### ABOUT THIS TASK
Extract the stretch of lines that starts at the line with "[116.70-117.70s]" and ends at the last line of the data below. Give it exactly, without pictures.

Segment Start: PROVIDED DATA

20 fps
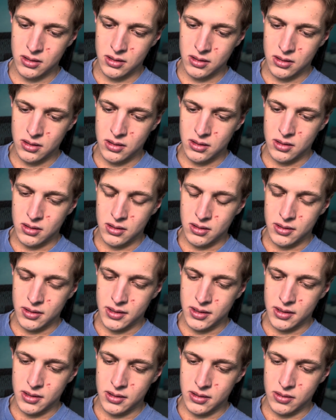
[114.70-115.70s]

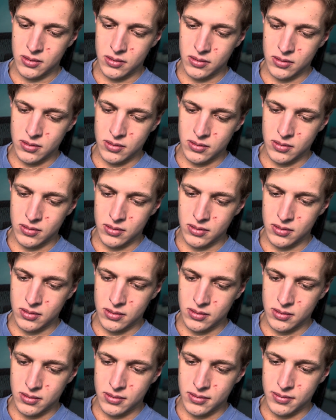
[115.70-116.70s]

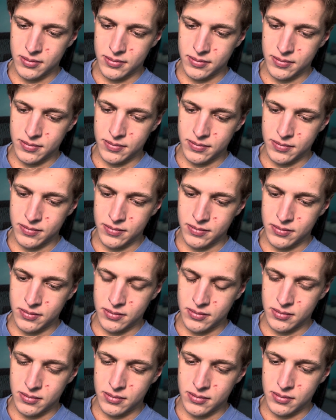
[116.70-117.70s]

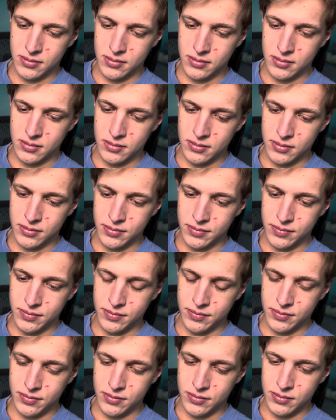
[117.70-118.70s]

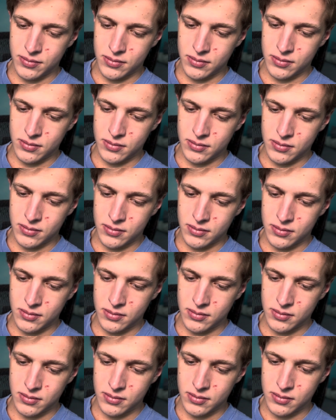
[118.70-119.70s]

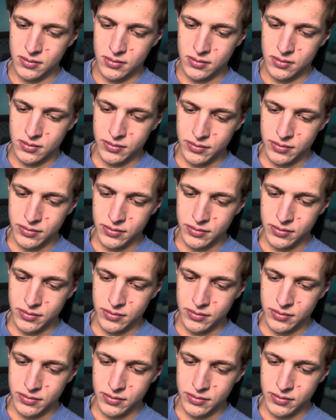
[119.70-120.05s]
Nobody speaks.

Segment End: PROVIDED DATA

### TASK ANSWER
[116.70-117.70s]

[117.70-118.70s]

[118.70-119.70s]

[119.70-120.05s]
Nobody speaks.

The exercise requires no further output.